◆ Information
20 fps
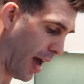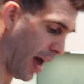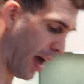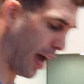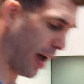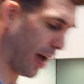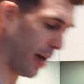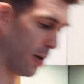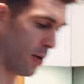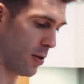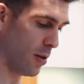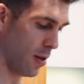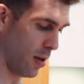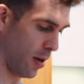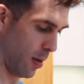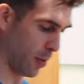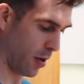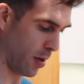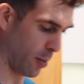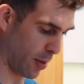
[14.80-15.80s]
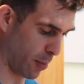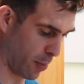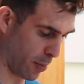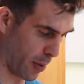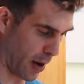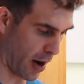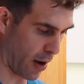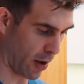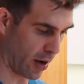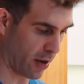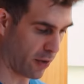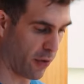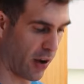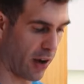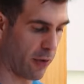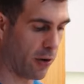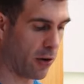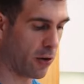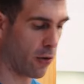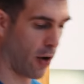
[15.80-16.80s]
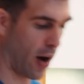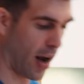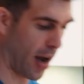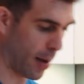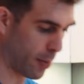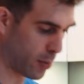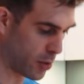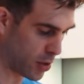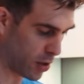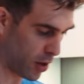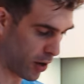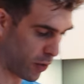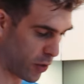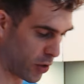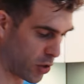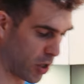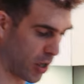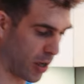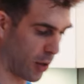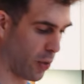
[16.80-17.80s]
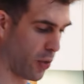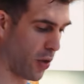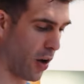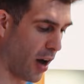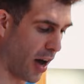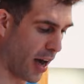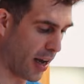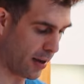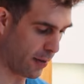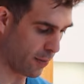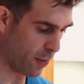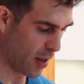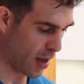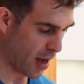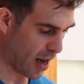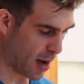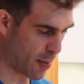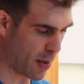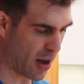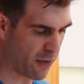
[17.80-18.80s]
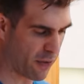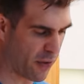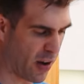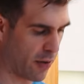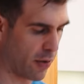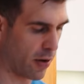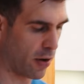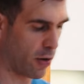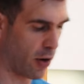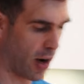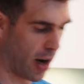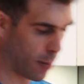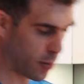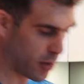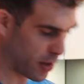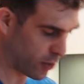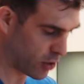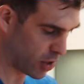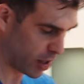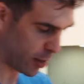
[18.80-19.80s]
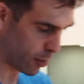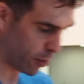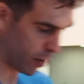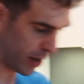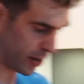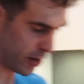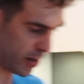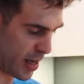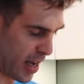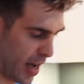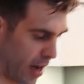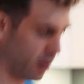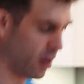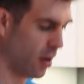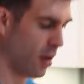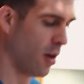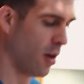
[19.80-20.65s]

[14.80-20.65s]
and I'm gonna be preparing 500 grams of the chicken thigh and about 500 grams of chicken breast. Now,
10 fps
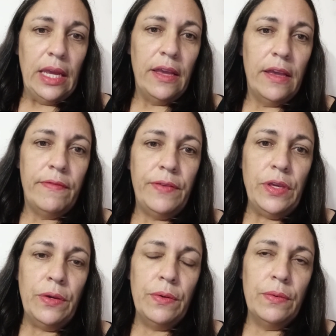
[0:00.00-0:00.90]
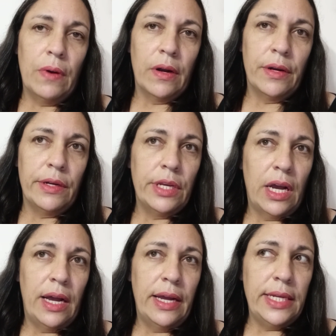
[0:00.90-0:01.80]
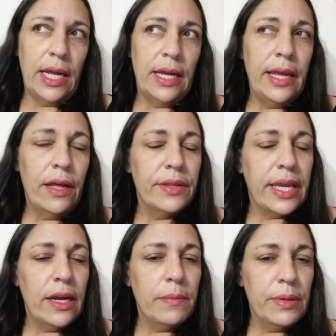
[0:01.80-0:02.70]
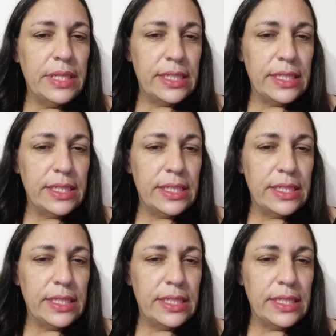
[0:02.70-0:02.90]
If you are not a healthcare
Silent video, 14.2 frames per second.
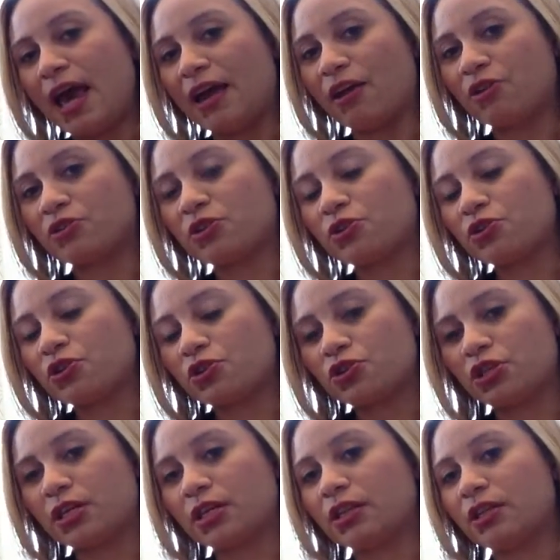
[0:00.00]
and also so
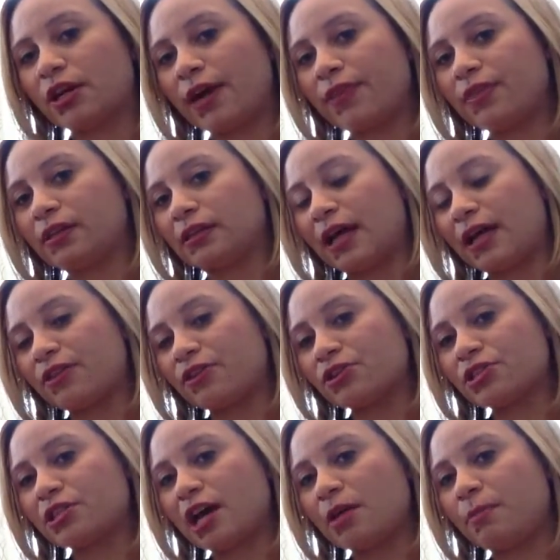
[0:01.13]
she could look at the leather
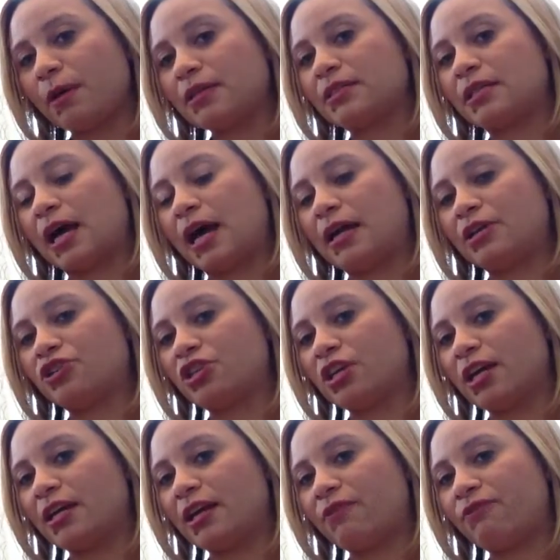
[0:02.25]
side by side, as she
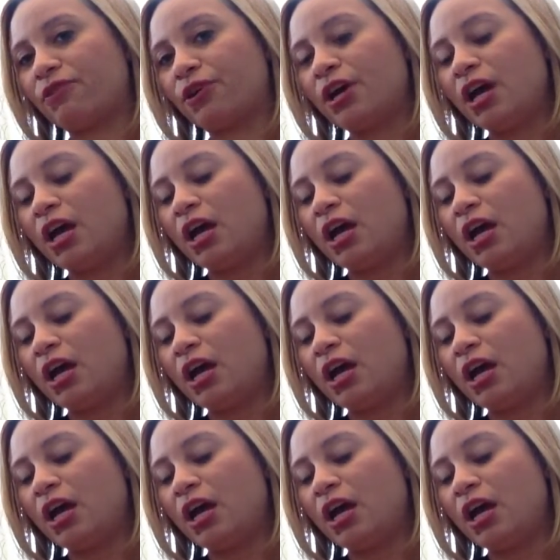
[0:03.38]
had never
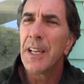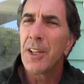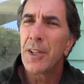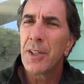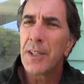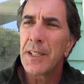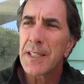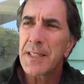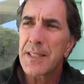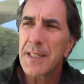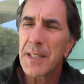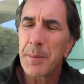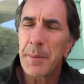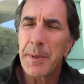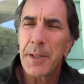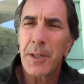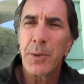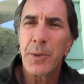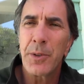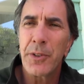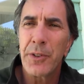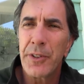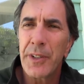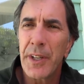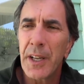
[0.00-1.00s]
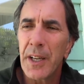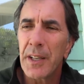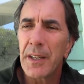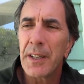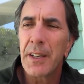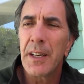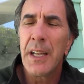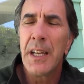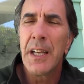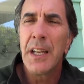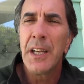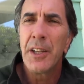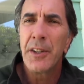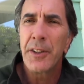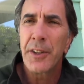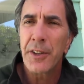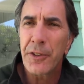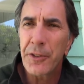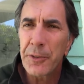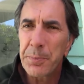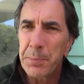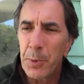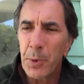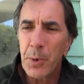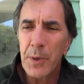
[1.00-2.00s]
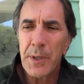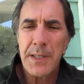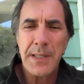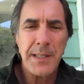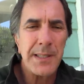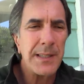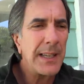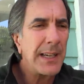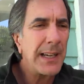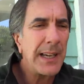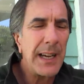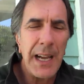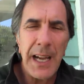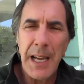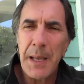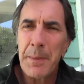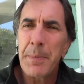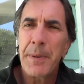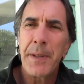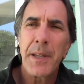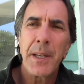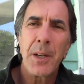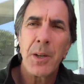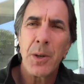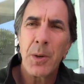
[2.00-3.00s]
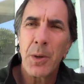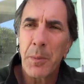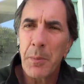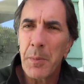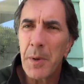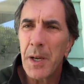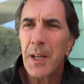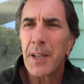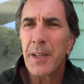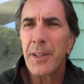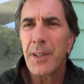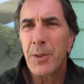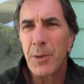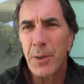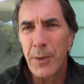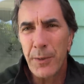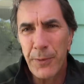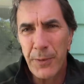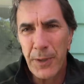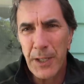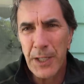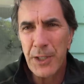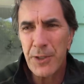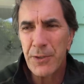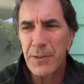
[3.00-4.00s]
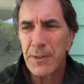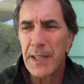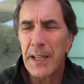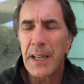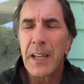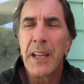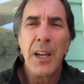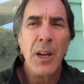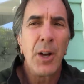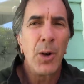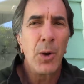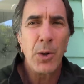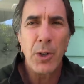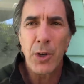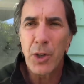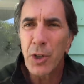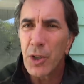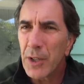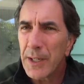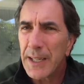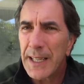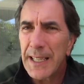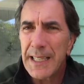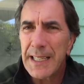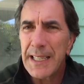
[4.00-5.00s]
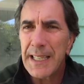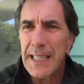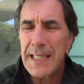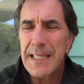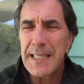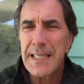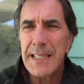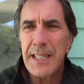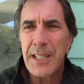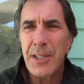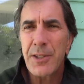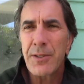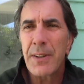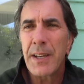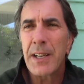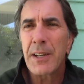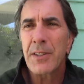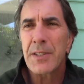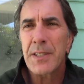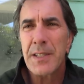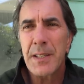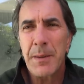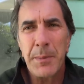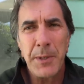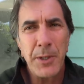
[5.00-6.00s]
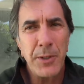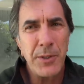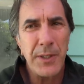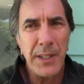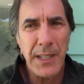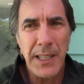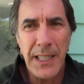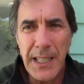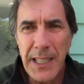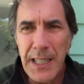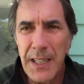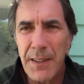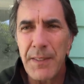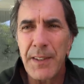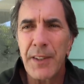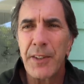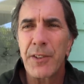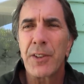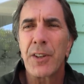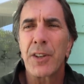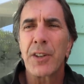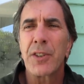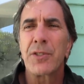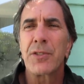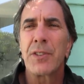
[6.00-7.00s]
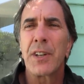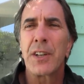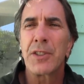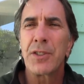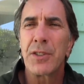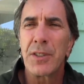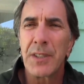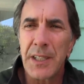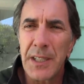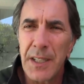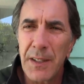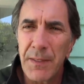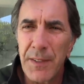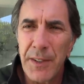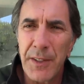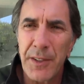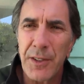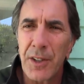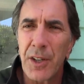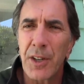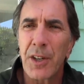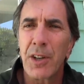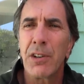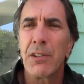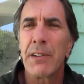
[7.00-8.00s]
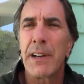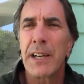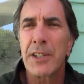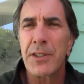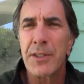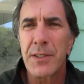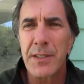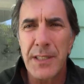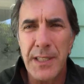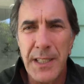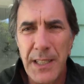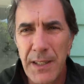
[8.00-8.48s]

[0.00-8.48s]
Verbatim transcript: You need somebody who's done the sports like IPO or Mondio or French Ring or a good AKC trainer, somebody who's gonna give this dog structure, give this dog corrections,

◆ Problem
Each record above must be retyped exactly as given, with the images excluded.

◆ Exercise answer
20 fps
[14.80-15.80s]
[15.80-16.80s]
[16.80-17.80s]
[17.80-18.80s]
[18.80-19.80s]
[19.80-20.65s]

[14.80-20.65s]
and I'm gonna be preparing 500 grams of the chicken thigh and about 500 grams of chicken breast. Now,
10 fps
[0:00.00-0:00.90]
[0:00.90-0:01.80]
[0:01.80-0:02.70]
[0:02.70-0:02.90]
If you are not a healthcare
Silent video, 14.2 frames per second.
[0:00.00]
and also so
[0:01.13]
she could look at the leather
[0:02.25]
side by side, as she
[0:03.38]
had never
[0.00-1.00s]
[1.00-2.00s]
[2.00-3.00s]
[3.00-4.00s]
[4.00-5.00s]
[5.00-6.00s]
[6.00-7.00s]
[7.00-8.00s]
[8.00-8.48s]

[0.00-8.48s]
Verbatim transcript: You need somebody who's done the sports like IPO or Mondio or French Ring or a good AKC trainer, somebody who's gonna give this dog structure, give this dog corrections,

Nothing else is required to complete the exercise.